Mary Ann Thaler was looking at me with the same quiet tension she brought to bear on every situation. Her legs were crossed and an inch and a half of medium-dark liquid glistened in the bottom of one of my old-fashioneds. She lowered her other hand from the switch on the lamp, lifted the glass, and sipped, causing the ice cubes floating inside to shift and touch the side with a clink. My blood resumed circulating with a rush like warm water. I relaxed.
“There’s nothing wrong with your lock,” she said. “Just your door. The wood’s shrunk away from the frame. I used an emery board on the latch.”
“It’s a wonder there aren’t more woman burglars.” I laid the revolver on the end table by the sofa.
I didn’t feel any more self-conscious than usual. She’d seen me in my underwear under similarly unromantic circumstances. I watched her, fascinated. I’d never seen her drink anything stronger than white wine.

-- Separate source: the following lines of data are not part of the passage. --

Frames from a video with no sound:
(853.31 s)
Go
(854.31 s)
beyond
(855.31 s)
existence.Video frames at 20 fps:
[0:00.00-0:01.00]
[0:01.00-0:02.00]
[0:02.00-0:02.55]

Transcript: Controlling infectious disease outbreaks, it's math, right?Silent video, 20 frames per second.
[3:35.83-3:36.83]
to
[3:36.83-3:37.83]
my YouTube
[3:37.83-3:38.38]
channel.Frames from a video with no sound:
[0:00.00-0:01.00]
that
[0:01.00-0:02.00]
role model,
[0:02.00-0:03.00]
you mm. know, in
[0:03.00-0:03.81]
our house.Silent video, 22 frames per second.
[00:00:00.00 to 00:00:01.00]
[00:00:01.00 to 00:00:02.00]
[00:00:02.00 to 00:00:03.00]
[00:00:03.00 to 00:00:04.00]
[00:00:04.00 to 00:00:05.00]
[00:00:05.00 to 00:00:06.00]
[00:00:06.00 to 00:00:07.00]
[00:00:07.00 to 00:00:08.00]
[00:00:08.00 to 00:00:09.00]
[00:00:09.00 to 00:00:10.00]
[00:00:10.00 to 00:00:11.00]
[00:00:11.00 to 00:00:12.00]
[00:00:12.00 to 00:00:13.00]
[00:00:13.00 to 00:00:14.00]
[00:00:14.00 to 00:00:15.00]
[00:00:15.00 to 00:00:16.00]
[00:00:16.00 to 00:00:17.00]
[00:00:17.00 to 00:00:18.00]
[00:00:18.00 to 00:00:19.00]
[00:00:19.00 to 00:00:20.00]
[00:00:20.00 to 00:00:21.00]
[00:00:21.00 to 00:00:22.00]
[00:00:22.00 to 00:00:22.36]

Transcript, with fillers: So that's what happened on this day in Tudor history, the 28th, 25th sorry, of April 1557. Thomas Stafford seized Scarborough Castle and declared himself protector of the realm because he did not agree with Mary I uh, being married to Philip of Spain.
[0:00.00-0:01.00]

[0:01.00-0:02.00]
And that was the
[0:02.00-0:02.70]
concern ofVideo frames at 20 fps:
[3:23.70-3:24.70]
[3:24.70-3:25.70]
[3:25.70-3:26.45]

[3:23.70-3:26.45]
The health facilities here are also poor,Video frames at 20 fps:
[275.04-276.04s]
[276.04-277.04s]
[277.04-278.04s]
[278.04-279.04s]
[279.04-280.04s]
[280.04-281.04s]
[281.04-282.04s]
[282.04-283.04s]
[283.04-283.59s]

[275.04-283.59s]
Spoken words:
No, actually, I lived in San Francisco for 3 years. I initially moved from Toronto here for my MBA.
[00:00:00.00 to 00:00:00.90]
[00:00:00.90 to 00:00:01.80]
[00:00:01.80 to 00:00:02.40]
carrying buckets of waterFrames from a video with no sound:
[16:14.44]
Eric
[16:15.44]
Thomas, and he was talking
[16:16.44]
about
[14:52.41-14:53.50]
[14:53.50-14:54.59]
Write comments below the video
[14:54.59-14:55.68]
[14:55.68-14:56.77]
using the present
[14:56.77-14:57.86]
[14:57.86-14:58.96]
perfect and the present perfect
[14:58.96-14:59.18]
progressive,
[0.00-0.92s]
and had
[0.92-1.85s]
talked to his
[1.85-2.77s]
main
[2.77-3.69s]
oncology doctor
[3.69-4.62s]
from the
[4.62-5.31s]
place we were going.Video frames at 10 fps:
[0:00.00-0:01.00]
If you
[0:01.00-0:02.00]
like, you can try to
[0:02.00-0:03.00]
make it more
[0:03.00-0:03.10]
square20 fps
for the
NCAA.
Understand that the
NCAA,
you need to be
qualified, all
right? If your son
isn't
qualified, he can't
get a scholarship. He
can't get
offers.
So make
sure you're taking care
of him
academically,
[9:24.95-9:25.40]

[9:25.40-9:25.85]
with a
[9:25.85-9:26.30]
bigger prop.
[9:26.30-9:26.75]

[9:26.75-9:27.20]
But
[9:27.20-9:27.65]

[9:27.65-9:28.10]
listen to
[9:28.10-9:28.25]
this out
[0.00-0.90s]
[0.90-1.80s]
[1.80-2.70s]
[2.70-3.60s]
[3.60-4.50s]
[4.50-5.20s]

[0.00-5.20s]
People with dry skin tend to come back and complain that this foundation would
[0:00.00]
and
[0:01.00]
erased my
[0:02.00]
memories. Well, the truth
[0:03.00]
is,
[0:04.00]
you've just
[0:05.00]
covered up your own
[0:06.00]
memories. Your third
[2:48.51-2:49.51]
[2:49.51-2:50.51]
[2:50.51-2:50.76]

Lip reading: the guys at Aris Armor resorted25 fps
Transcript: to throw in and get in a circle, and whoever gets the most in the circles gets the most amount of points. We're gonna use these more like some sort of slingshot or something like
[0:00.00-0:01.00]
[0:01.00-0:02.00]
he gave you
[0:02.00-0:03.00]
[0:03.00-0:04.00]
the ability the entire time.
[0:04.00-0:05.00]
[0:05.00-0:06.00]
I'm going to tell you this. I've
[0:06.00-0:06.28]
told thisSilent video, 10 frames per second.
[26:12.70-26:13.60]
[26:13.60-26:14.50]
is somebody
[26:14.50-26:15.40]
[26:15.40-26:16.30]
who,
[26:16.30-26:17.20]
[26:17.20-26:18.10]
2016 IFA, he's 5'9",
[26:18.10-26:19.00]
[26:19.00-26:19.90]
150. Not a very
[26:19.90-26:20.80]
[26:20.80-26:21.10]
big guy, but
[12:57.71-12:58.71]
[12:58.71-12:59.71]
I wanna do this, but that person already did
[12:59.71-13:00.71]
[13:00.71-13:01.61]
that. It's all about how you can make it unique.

She swirled the stuff in the glass. “So this is what the fuss is about. They should stick to golf.”
“My brand barely qualifies as Scotch. Are you going to finish it?”
“Be my guest.” She set it down next to the lamp.
When I stepped forward to pick it up, she uncrossed her legs in transparent hose and crossed them the other way. Her years with the Detroit Police Department and now with Washington probably showed somewhere, but not in that light. She was slender and brown-haired, wearing it long now, and had on something tailored with an above-the-knee skirt that looked like tweed but moved like silk when she moved. Her shoes, narrow pumps with low heels for chasing terrorists, were on the floor beside the chair, one over on its side. I’d always admired her feet. I emptied the glass in one slow smooth motion and crunched the cubes.